::: Dataset records :::

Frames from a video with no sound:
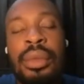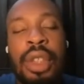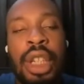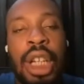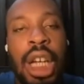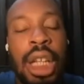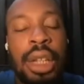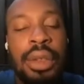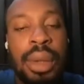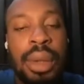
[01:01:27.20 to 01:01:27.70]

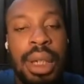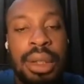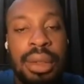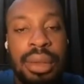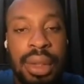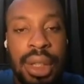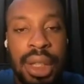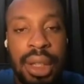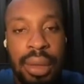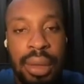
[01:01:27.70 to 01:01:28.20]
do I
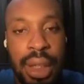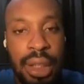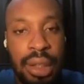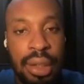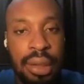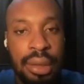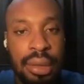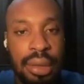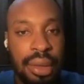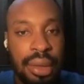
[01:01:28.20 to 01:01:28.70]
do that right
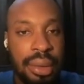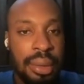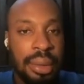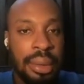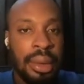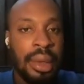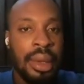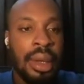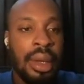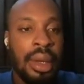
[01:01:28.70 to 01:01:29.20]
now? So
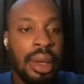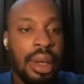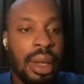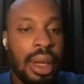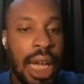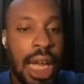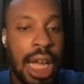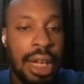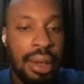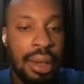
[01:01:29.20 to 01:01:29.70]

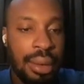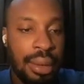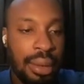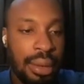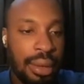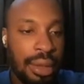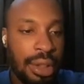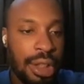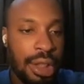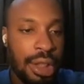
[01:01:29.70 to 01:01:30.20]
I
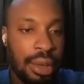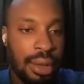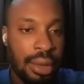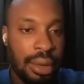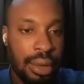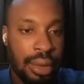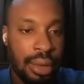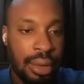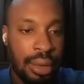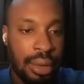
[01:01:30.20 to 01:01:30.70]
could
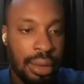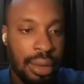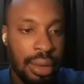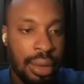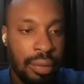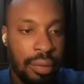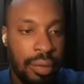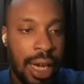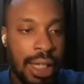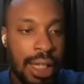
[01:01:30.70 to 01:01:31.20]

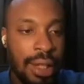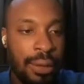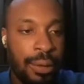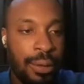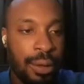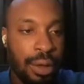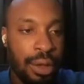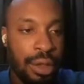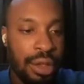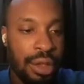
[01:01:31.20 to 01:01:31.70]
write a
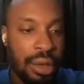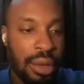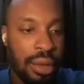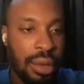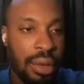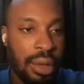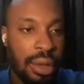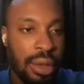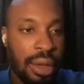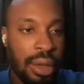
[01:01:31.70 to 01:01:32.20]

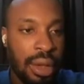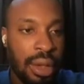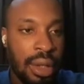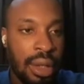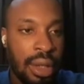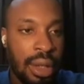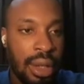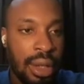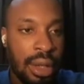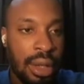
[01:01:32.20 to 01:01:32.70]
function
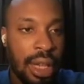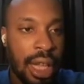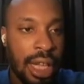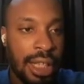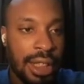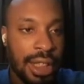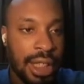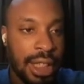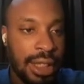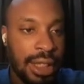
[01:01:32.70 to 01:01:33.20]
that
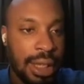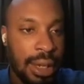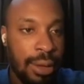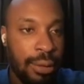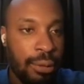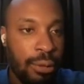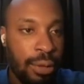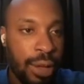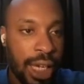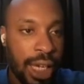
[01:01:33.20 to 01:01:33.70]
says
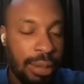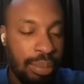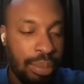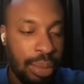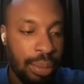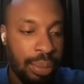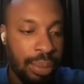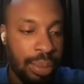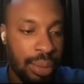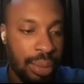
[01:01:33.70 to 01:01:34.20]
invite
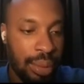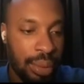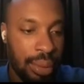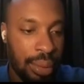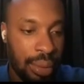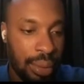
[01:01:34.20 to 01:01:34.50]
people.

:::

Exercise: Transcribe all of the records exactly, without reproducing their pictures.

Task output:
Frames from a video with no sound:
[01:01:27.20 to 01:01:27.70]

[01:01:27.70 to 01:01:28.20]
do I
[01:01:28.20 to 01:01:28.70]
do that right
[01:01:28.70 to 01:01:29.20]
now? So
[01:01:29.20 to 01:01:29.70]

[01:01:29.70 to 01:01:30.20]
I
[01:01:30.20 to 01:01:30.70]
could
[01:01:30.70 to 01:01:31.20]

[01:01:31.20 to 01:01:31.70]
write a
[01:01:31.70 to 01:01:32.20]

[01:01:32.20 to 01:01:32.70]
function
[01:01:32.70 to 01:01:33.20]
that
[01:01:33.20 to 01:01:33.70]
says
[01:01:33.70 to 01:01:34.20]
invite
[01:01:34.20 to 01:01:34.50]
people.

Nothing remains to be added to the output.